Il dominio sottocenerino continua, le occasioni si moltiplicano, e i bianconeri possono concedersi anche un po’ di accademia. Al 62’, il Crus toglie Pihlström (alla terza titolarizzazione consecutiva) e inserisce Dos Santos, giocatore ancora in cerca della miglior forma in questo inizio di stagione. E, qualche minuto più tardi, si assiste ad altri avvicendamenti, per dare minuti di fiducia a qualche uomo e per non caricarne altri di eccessiva fatica in vista del ritorno europeo previsto giovedì, con tanto di faticosa trasferta fino alle Far Oer.
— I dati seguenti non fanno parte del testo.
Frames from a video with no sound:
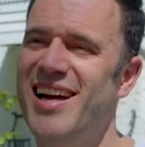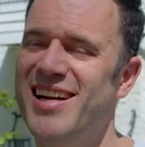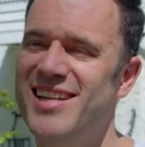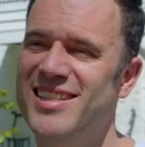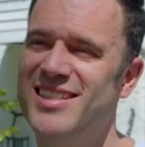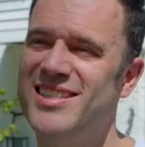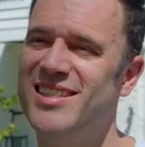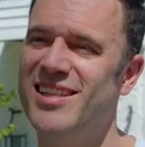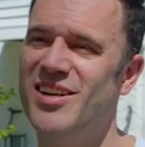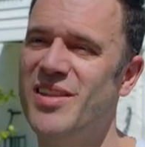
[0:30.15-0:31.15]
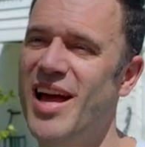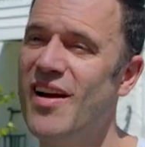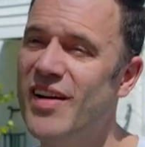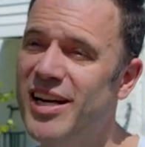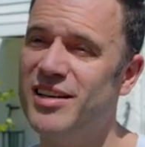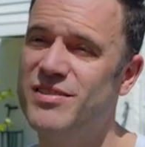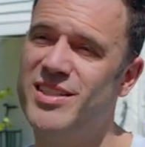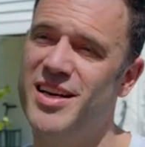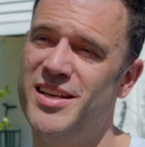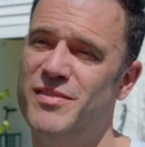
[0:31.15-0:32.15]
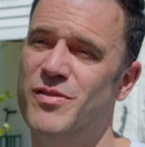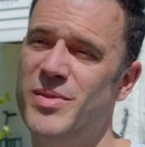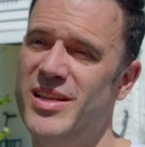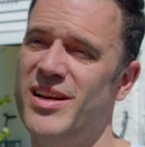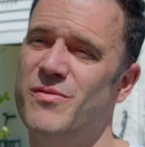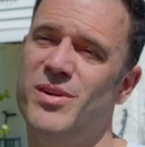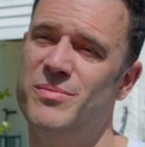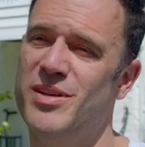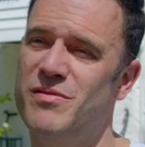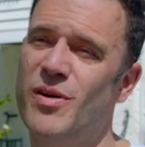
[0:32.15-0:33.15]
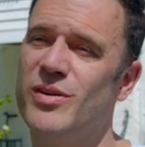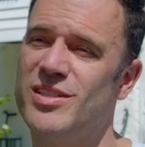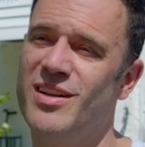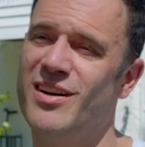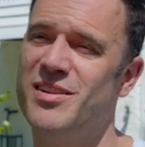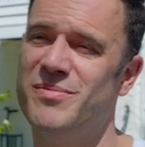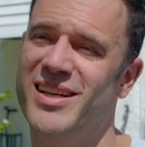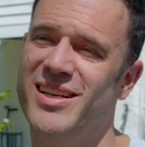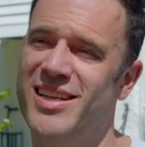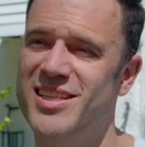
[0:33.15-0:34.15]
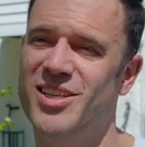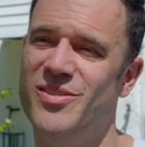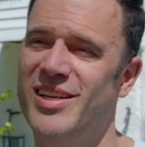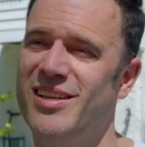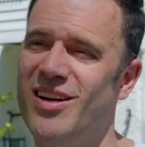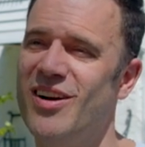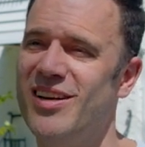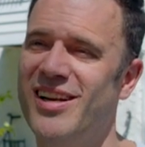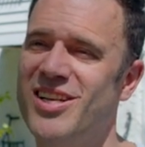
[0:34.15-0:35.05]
And you know, the area of study for me that I've really been focused on in my continuing gardening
Ed è proprio uno dei nuovi entrati, Dos Santos, che al 79’ trova una rete assai spettacolare, festeggiata con un gesto un po’ polemico, destinato forse a chi l'aveva (giustamente) criticato in queste prime settimane. Il risultato finale, addirittura, si arrotonda ulteriormente all'89’, quando è Moncada – un altro dei subentranti – a iscrivere il proprio nome nel tabellino dei marcatori, e non esageriamo a dire che le reti totali bianconere avrebbero potuto essere anche 7 o 8, visto il numero delle occasioni create dai padroni di casa lungo l'intera durata del match.
Il massiccio turnover operato in queste settimane da coach Croci-Torti, dunque, continua a dare i suoi bei frutti, e il Lugano manda un altro inequivocabile segnale al massimo campionato: per la leadership ci siamo anche noi, eccome. Del resto, per il momento – in attesa del risultato di San Gallo - Lucerna (in campo alle 16.30) – a comandare la classifica di Super League ci sono proprio, in solitaria, i bianconeri.
Lugano - Zurigo (2-0) 5-0
Reti: 16’ Behrens 1-0. 34‘ Behrens 2-0. 52’ Steffen 3-0. 79‘ Dos Santos 4-0. 89’ Moncada 5-0.
Lugano: Von Ballmoos; Papadopoulos, Mai, Delcroix (80‘ Kelvin); Zanotti, Grgic, Bislimi (70’ Kendouci), Cimignani; Steffen (80‘ Marques), Pihlström (62’ Dos Santos); Behrens (70‘ Moncada).
Zurigo: Lindner; Hodza, Kamberi, Sauter, Volken; Schödler (67’ Bangoura); Krasniqi (44‘ Perea), Comenencia, Berisha (44’ Spadanuda), Emmanuel (67‘ Di Giusto); Keny.
Arbitro: Fähndrich.
Note: 7'269 spettatori. Ammoniti: 20’ Selmin Hodza, 33‘ Berisha, 45’ Comenencia.